PRAGUE: Stetina To Submit Bill On Recognition Of Armenian Genocide

STETINA TO SUBMIT BILL ON RECOGNITION OF ARMENIAN GENOCIDE

Czech News Agency
April 4, 2006 Tuesday

Prague, April 4 (CTK) – Senator Jaromir Stenina (for the Green Party)
wants to submit a bill by which the Czech Republic would recognise
violence committed against Armenians in the Ottoman empire in 1915
as genocide, he told an international conference on the Armenian
genocide that was held in the Senate today. Turkey has refused to
recognise the extermination of Armenians as genocide and some Czech
and foreign politicians view this as a possible obstacle to Turkeys
admission to the European Union. Armenians consider April 1915 when
the government of the Ottoman empire arrested more than 2,300 Armenian
leaders as the beginning of the genocide in which up to 1.5 million
Armenians were killed in the following months and years.

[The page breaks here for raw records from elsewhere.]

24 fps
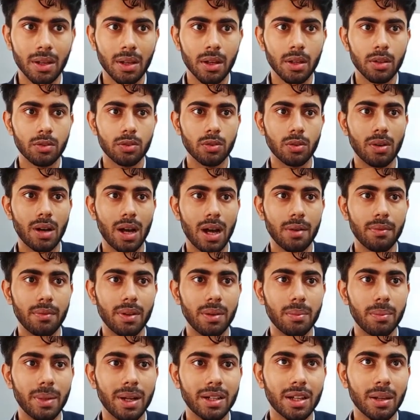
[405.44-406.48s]
So I will
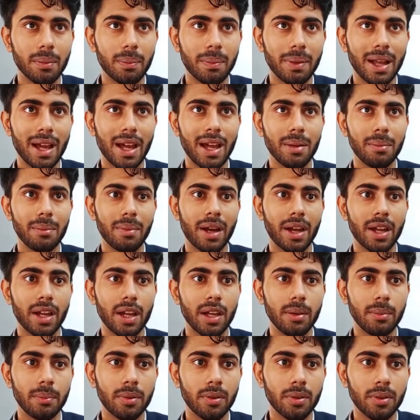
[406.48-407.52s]
multiply my
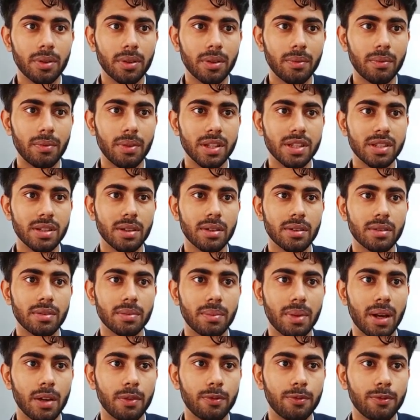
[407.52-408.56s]
input, which is
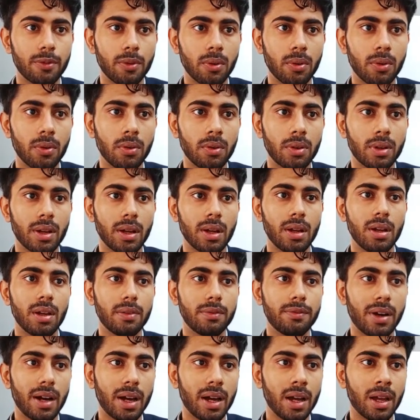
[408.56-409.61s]
my 4,
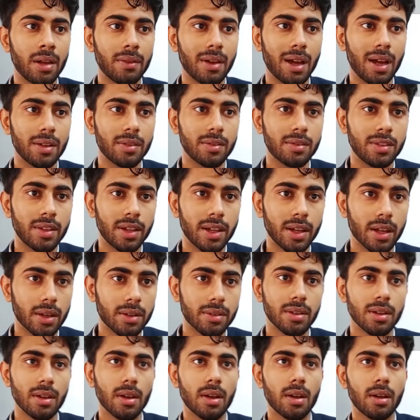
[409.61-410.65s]
5 and
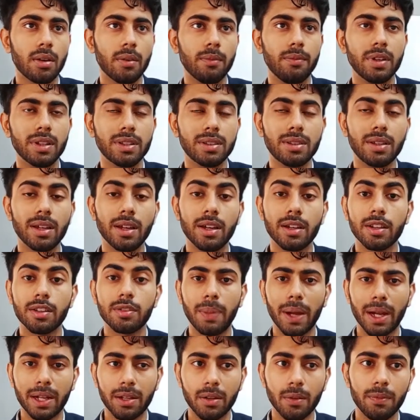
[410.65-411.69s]
6 with their
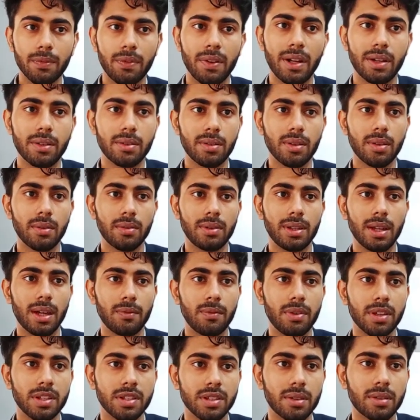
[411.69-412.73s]
respective weights, that
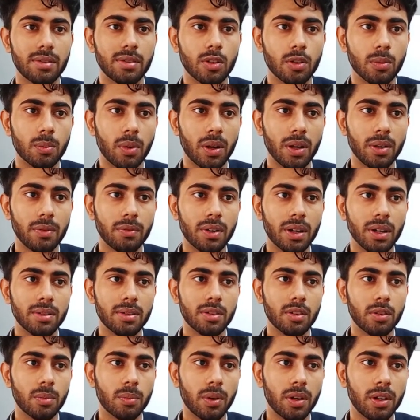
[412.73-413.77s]
which is 0 0.1,
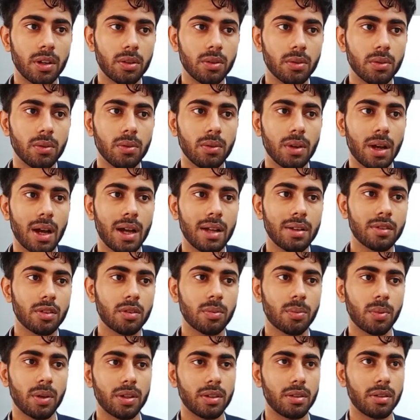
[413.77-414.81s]
0 0.2 and 0
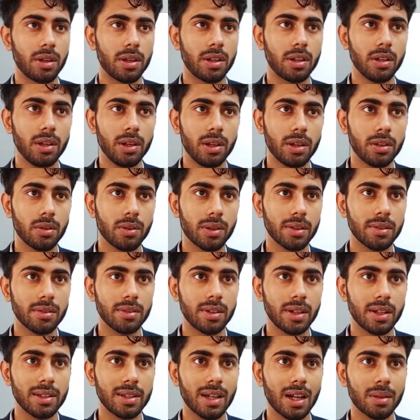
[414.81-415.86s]
0.3. Here you can
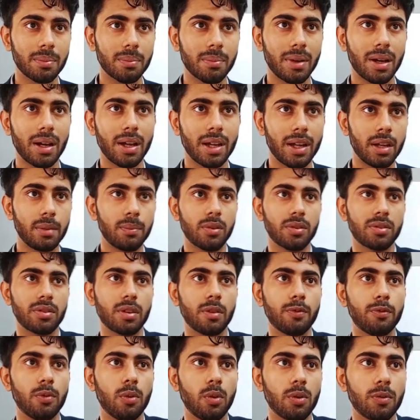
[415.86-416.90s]
see that my inputs are
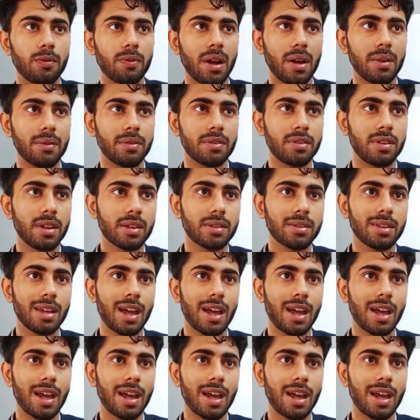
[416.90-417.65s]
4, 5, 6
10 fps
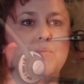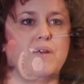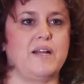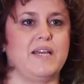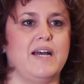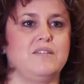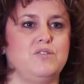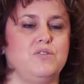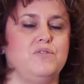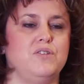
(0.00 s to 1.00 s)
broadcast.
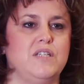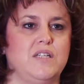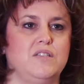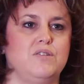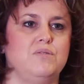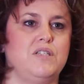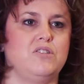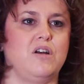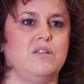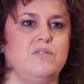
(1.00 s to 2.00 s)
So if you're needing to
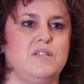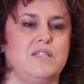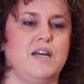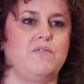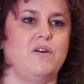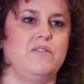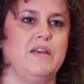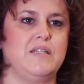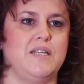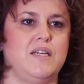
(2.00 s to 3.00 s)
reach all of the staff on
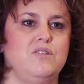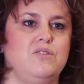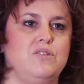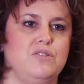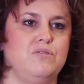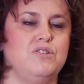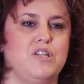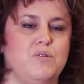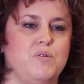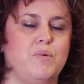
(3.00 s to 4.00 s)
that day, you can do a
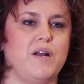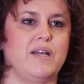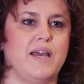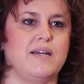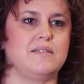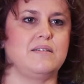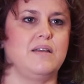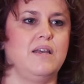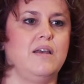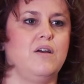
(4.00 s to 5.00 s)
general broadcast.
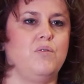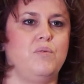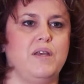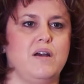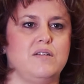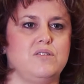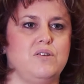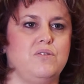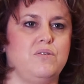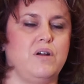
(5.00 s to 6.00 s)
We
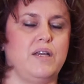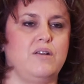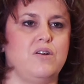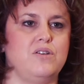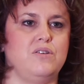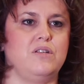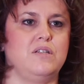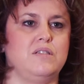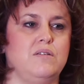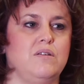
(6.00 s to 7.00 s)
also, in our
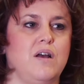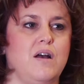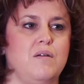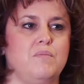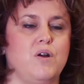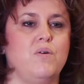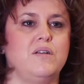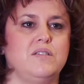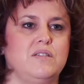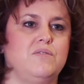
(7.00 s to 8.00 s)
unit, go
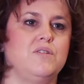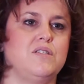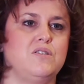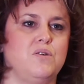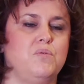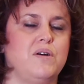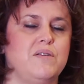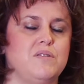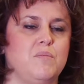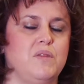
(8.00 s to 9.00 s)
on deliveries. So we'll
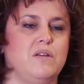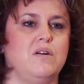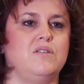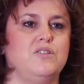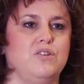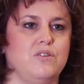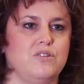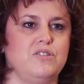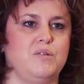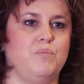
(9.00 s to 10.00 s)
have something called an
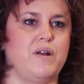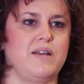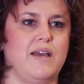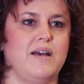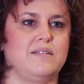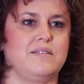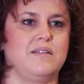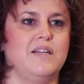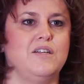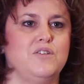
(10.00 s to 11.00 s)
urgent broadcast.
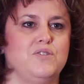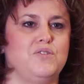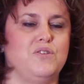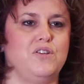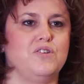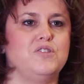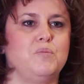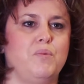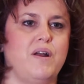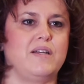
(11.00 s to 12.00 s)
So the
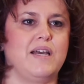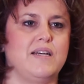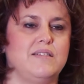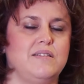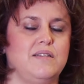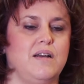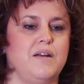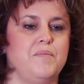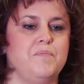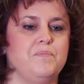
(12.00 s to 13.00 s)
urgent broadcast,
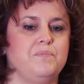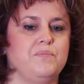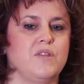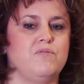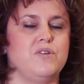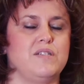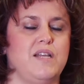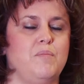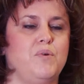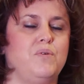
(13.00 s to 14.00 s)
for
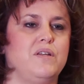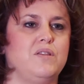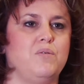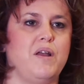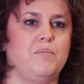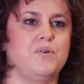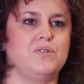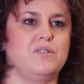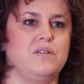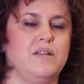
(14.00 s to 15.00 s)
example, will get the right person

Turkey denies that the Armenian genocide happened and links these
events with the fight against Armenians who, it says, collaborated
with the Russian army. It says that the accusation of the genocide
is supposed to delay its entry to the EU. According to Turkey, some
300,000 to 500,000 Armenians were killed during these events. "This
is the denial of the genocide by the whole nation. Europe should put
certain obstacles to Turkeys entry to the EU. Europe is based on the
principles that would be threatened if such Turkey joined the EU,"
chairwoman of the European-Armenian federation Hilda Tchoboian from
France said at the conference. "No government in Europe, except for
France, has recognised the genocide. The parliaments of some countries
are an exception," Vahakh Dadrian, an expert pn genocide who cooperates
with Harvard University in the USA, said. Armenian Deputy Foreign
Minister Arman Kirasosyan said that Armenia had not registered any
real changes in the position on the genocide as efforts to deny it
continued. "This prevents us from settling our relations with Turkey,"
he said. Stetina said it was important for Turkey that seeks to join
the EU to come to terms with its past. He said that the recent passage
of a similar law in Slovakia inspired his activities. Former Slovak
prime minister Jan Carnogursky told the conference about Slovakias
experience. By passing such a law, the Czech Republic would join
some two dozen countries that have passed such legislation, including
France, Russia, Italy, Switzerland, Canada and Slovakia. The European
Parliament recognised the killings of Armenians as genocide in 1987.